Model	Size	RAM Required	Description
`llama-2-13b-chat`	13B	16-32 GB	Better reasoning than 7B
`mixtral-8x7b-instruct`	47B	32+ GB	Mixture of Experts, excellent quality

Quantization Levels

Quantization reduces model size with minimal quality loss. Choose based on your needs:

Quantization	Quality	Speed	Size Factor	Recommended For
`q4_k_m`	Medium	Fast	25%	General use, good balance
`q5_k_m`	Medium-High	Medium-Fast	31%	Better quality, still fast
`q8_0`	High	Medium	50%	Near-original quality

Example: A 7B model unquantized is ~14GB. With Q4_K_M quantization it's ~3.8GB.

CLI Commands

Download a Model

python -m tools.model_manager download <model_id> [options]

Options:
  --format FORMAT          Model format (default: gguf)
  --quant QUANTIZATION     Quantization type (e.g., q4_k_m, q5_k_m)
  --force                  Force re-download even if exists

Examples:

# Download default quantization
python -m tools.model_manager download llama-2-7b-chat --quant q4_k_m

# Download higher quality version
python -m tools.model_manager download llama-2-7b-chat --quant q8_0

# Force re-download
python -m tools.model_manager download mistral-7b-instruct-v0.2 --quant q4_k_m --force

List Cached Models

python -m tools.model_manager list [--format FORMAT]

# List all models
python -m tools.model_manager list

# Filter by format
python -m tools.model_manager list --format gguf

Output example:

Cached Models:
================================================================================
llama-2-7b-chat          gguf      /q4_k_m          3.83 GB
mistral-7b-instruct-v0.2 gguf      /q5_k_m          5.13 GB
================================================================================
Total storage: 8.96 GB

Verify a Model

Check if a downloaded model is valid:

python -m tools.model_manager verify <model_id> [options]

Options:
  --format FORMAT          Model format (default: gguf)
  --quant QUANTIZATION     Quantization type

Example:

python -m tools.model_manager verify llama-2-7b-chat --format gguf --quant q4_k_m

Remove a Model

python -m tools.model_manager remove <model_id> [options]

Options:
  --format FORMAT          Remove specific format only
  --quant QUANTIZATION     Remove specific quantization only

Examples:

# Remove all versions of a model
python -m tools.model_manager remove llama-2-7b-chat

# Remove specific quantization
python -m tools.model_manager remove llama-2-7b-chat --format gguf --quant q4_k_m

# Remove all GGUF versions
python -m tools.model_manager remove llama-2-7b-chat --format gguf

Show Model Information

python -m tools.model_manager info [model_id]
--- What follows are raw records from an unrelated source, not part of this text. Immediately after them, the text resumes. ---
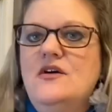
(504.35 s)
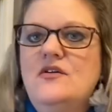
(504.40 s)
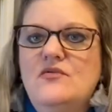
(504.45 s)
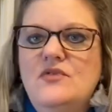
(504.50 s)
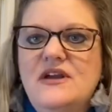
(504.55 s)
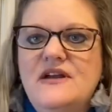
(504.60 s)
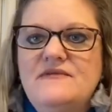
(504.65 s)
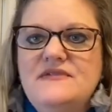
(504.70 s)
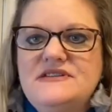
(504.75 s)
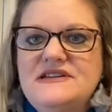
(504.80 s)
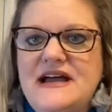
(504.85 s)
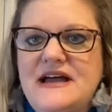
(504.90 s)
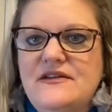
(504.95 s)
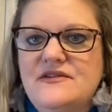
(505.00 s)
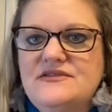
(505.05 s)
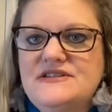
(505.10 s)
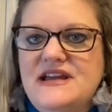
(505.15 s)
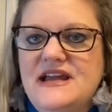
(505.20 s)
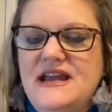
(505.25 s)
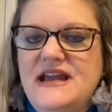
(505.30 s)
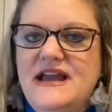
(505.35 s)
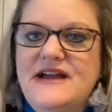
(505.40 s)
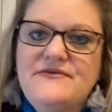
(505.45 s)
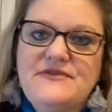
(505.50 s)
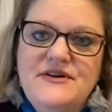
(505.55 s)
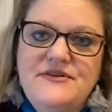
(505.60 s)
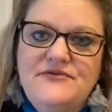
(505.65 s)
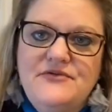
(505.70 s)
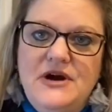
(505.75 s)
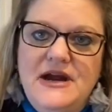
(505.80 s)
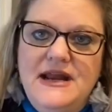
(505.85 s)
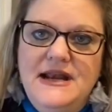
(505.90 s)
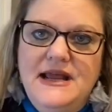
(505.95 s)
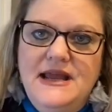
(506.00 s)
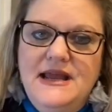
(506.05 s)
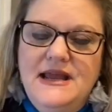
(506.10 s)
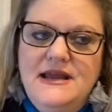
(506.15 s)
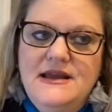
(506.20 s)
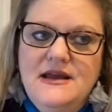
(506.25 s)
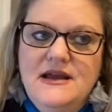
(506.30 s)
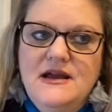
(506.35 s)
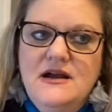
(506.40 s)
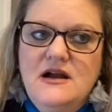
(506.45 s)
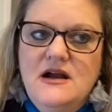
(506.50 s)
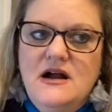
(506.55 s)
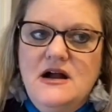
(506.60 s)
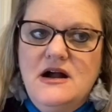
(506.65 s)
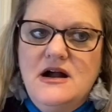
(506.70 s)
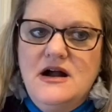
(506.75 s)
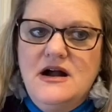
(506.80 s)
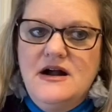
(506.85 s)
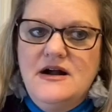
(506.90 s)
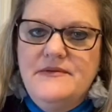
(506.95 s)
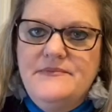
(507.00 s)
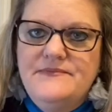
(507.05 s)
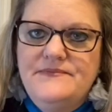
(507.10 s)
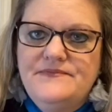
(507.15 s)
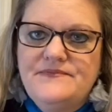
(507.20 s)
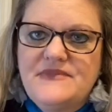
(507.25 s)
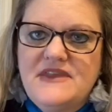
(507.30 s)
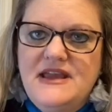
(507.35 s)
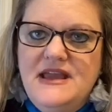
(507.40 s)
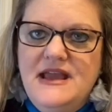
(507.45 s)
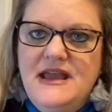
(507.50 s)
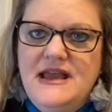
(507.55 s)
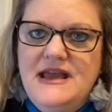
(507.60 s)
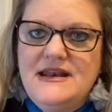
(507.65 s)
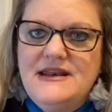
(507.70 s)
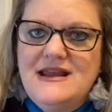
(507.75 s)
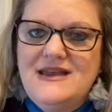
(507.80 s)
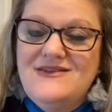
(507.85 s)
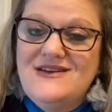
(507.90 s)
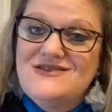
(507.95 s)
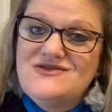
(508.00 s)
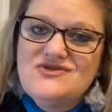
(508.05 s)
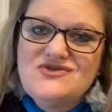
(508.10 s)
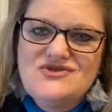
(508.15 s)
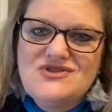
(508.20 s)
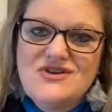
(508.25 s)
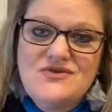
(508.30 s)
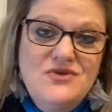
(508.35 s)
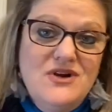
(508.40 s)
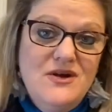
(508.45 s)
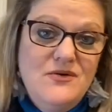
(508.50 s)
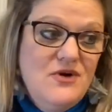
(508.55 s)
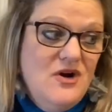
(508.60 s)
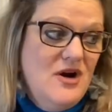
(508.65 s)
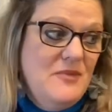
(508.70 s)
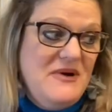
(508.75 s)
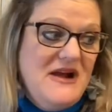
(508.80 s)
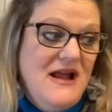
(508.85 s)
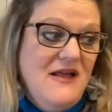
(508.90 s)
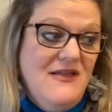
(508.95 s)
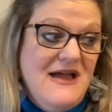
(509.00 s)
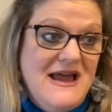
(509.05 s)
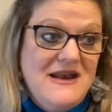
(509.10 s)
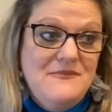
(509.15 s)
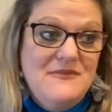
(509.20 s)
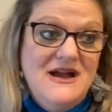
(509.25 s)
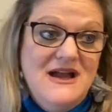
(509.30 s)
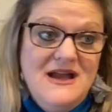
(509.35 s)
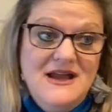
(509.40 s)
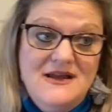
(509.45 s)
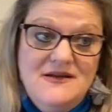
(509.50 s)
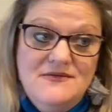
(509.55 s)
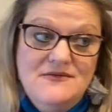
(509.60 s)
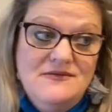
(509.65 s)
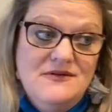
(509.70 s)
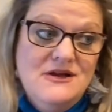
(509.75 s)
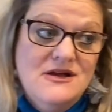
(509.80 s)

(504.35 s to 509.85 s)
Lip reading: We have a dollar day every Friday, and that's generally where I buy a lot of my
# List all available models
python -m tools.model_manager info

# Show details for specific model
python -m tools.model_manager info llama-2-7b-chat

Model Storage Structure

Models are cached in the models/ directory with this structure:

models/
├── llama-2-7b-chat/
│   └── gguf/
│       ├── q4_k_m/
│       │   └── llama-2-7b-chat.Q4_K_M.gguf
│       └── q5_k_m/
│           └── llama-2-7b-chat.Q5_K_M.gguf
├── mistral-7b-instruct-v0.2/
│   └── gguf/
│       └── q4_k_m/
│           └── mistral-7b-instruct-v0.2.Q4_K_M.gguf
└── tinyllama-1.1b-chat/
    └── gguf/
        └── q4_k_m/
            └── tinyllama-1.1b-chat-v1.0.Q4_K_M.gguf

Adding Custom Models

To add a custom model to the registry:

Edit configs/models.yaml
Add your model following this template:

models:
  your-model-name:
    huggingface_id: "author/model-repo-name"
    description: "Description of the model"
    size_class: "medium"  # tiny, small, medium, large, xlarge
    formats:
      gguf:
        q4_k_m:
          file: "model-filename.Q4_K_M.gguf"
          sha256: null  # Optional: add SHA256 for verification
        q5_k_m:
          file: "model-filename.Q5_K_M.gguf"
          sha256: null

Download the model:

python -m tools.model_manager download your-model-name --quant q4_k_m

Storage Requirements

Plan your disk space based on models you'll use:

Model Class	Q4_K_M Size	Q5_K_M Size	Q8_0 Size
Tiny (1B)	~600 MB	~750 MB	~1.2 GB
Small (2-3B)	~1.5 GB	~2 GB	~3 GB
Medium (7-8B)	~3.8 GB	~5 GB	~7 GB
Large (13B)	~7 GB	~9 GB	~13 GB
XLarge (47B)	~26 GB	~33 GB	~47 GB

Recommendation: Start with Q4_K_M quantization for best size/quality balance.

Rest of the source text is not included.